═════ Available records
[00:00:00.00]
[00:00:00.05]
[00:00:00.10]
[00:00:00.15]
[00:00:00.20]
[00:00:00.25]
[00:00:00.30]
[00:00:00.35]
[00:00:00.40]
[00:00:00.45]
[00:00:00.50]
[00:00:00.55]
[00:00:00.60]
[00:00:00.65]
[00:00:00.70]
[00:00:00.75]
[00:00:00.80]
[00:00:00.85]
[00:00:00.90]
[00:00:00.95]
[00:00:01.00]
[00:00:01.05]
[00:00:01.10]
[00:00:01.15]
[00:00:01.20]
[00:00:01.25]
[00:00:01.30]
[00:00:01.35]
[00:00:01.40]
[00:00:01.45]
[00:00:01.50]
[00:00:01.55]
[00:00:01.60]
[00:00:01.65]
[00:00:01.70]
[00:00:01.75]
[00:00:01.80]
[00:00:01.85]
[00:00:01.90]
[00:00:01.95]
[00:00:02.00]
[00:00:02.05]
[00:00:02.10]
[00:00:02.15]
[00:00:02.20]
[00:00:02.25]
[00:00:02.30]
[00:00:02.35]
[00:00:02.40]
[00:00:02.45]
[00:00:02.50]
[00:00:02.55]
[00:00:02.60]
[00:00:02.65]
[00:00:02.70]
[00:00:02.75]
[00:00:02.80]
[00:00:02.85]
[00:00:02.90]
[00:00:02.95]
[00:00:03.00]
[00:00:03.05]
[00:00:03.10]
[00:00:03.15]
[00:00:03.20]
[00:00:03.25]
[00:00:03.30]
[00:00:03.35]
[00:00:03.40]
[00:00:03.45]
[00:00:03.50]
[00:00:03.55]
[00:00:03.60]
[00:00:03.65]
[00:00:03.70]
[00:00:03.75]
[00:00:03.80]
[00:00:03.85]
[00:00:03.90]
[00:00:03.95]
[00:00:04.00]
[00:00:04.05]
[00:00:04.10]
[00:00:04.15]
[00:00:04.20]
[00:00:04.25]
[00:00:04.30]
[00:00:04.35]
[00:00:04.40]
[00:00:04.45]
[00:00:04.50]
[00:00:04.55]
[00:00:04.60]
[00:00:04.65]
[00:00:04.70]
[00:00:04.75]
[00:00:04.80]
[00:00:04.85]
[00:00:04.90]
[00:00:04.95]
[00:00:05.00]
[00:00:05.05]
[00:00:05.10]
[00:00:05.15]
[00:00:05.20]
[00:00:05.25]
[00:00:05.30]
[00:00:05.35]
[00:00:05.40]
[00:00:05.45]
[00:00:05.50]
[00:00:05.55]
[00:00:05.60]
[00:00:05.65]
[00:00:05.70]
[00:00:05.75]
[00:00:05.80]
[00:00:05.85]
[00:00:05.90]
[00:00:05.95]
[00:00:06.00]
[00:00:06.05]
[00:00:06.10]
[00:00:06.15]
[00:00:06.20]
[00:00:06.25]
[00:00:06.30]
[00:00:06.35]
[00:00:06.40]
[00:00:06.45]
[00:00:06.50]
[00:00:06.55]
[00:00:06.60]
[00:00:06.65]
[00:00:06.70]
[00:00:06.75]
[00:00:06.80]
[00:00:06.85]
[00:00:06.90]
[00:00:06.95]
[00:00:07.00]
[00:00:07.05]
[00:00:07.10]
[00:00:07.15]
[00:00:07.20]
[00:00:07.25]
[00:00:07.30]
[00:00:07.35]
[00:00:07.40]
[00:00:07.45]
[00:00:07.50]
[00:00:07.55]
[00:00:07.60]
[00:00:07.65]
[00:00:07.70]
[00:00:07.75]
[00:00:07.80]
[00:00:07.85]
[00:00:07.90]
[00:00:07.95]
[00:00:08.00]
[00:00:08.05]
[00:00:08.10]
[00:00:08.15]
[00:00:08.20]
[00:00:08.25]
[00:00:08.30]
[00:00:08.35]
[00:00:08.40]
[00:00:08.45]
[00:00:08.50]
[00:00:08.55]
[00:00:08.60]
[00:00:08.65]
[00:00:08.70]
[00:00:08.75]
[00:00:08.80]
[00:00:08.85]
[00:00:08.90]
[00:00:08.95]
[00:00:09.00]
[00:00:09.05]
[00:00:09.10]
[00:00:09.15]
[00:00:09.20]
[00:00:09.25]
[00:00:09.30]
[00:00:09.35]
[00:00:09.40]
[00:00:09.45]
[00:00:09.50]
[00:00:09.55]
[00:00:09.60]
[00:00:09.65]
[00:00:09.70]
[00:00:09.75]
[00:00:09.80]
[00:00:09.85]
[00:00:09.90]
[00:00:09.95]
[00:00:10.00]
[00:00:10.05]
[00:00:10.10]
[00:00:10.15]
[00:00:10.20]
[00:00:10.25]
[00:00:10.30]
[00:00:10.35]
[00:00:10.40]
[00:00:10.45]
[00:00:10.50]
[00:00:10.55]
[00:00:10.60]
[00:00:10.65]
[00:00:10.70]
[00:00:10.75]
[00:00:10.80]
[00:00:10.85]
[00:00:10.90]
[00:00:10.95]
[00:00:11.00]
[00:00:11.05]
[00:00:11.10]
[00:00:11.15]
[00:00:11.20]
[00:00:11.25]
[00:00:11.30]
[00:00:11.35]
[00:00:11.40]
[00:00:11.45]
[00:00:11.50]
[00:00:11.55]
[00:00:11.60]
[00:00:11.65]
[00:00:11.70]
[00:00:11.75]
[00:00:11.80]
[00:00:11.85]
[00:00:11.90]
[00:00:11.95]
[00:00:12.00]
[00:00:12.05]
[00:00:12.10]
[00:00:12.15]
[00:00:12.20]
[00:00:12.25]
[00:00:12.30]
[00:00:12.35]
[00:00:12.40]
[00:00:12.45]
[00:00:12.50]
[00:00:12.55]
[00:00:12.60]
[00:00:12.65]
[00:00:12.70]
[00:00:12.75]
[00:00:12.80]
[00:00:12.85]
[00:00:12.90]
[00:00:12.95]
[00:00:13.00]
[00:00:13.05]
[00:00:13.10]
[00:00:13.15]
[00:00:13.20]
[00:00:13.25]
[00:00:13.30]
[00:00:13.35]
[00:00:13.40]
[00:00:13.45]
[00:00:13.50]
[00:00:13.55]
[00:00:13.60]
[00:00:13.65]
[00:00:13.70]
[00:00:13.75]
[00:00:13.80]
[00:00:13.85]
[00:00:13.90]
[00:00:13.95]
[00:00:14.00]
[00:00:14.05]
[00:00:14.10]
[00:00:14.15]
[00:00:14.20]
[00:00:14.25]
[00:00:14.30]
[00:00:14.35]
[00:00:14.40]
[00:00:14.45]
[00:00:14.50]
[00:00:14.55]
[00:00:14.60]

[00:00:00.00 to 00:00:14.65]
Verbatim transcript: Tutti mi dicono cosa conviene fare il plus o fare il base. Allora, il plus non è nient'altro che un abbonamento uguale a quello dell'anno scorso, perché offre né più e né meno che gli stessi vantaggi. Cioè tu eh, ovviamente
══════════
Required action: Reproduce the entries exactly, starting at their first line and stopping after the line with "[00:00:05.05]".

Solution to this problem:
[00:00:00.00]
[00:00:00.05]
[00:00:00.10]
[00:00:00.15]
[00:00:00.20]
[00:00:00.25]
[00:00:00.30]
[00:00:00.35]
[00:00:00.40]
[00:00:00.45]
[00:00:00.50]
[00:00:00.55]
[00:00:00.60]
[00:00:00.65]
[00:00:00.70]
[00:00:00.75]
[00:00:00.80]
[00:00:00.85]
[00:00:00.90]
[00:00:00.95]
[00:00:01.00]
[00:00:01.05]
[00:00:01.10]
[00:00:01.15]
[00:00:01.20]
[00:00:01.25]
[00:00:01.30]
[00:00:01.35]
[00:00:01.40]
[00:00:01.45]
[00:00:01.50]
[00:00:01.55]
[00:00:01.60]
[00:00:01.65]
[00:00:01.70]
[00:00:01.75]
[00:00:01.80]
[00:00:01.85]
[00:00:01.90]
[00:00:01.95]
[00:00:02.00]
[00:00:02.05]
[00:00:02.10]
[00:00:02.15]
[00:00:02.20]
[00:00:02.25]
[00:00:02.30]
[00:00:02.35]
[00:00:02.40]
[00:00:02.45]
[00:00:02.50]
[00:00:02.55]
[00:00:02.60]
[00:00:02.65]
[00:00:02.70]
[00:00:02.75]
[00:00:02.80]
[00:00:02.85]
[00:00:02.90]
[00:00:02.95]
[00:00:03.00]
[00:00:03.05]
[00:00:03.10]
[00:00:03.15]
[00:00:03.20]
[00:00:03.25]
[00:00:03.30]
[00:00:03.35]
[00:00:03.40]
[00:00:03.45]
[00:00:03.50]
[00:00:03.55]
[00:00:03.60]
[00:00:03.65]
[00:00:03.70]
[00:00:03.75]
[00:00:03.80]
[00:00:03.85]
[00:00:03.90]
[00:00:03.95]
[00:00:04.00]
[00:00:04.05]
[00:00:04.10]
[00:00:04.15]
[00:00:04.20]
[00:00:04.25]
[00:00:04.30]
[00:00:04.35]
[00:00:04.40]
[00:00:04.45]
[00:00:04.50]
[00:00:04.55]
[00:00:04.60]
[00:00:04.65]
[00:00:04.70]
[00:00:04.75]
[00:00:04.80]
[00:00:04.85]
[00:00:04.90]
[00:00:04.95]
[00:00:05.00]
[00:00:05.05]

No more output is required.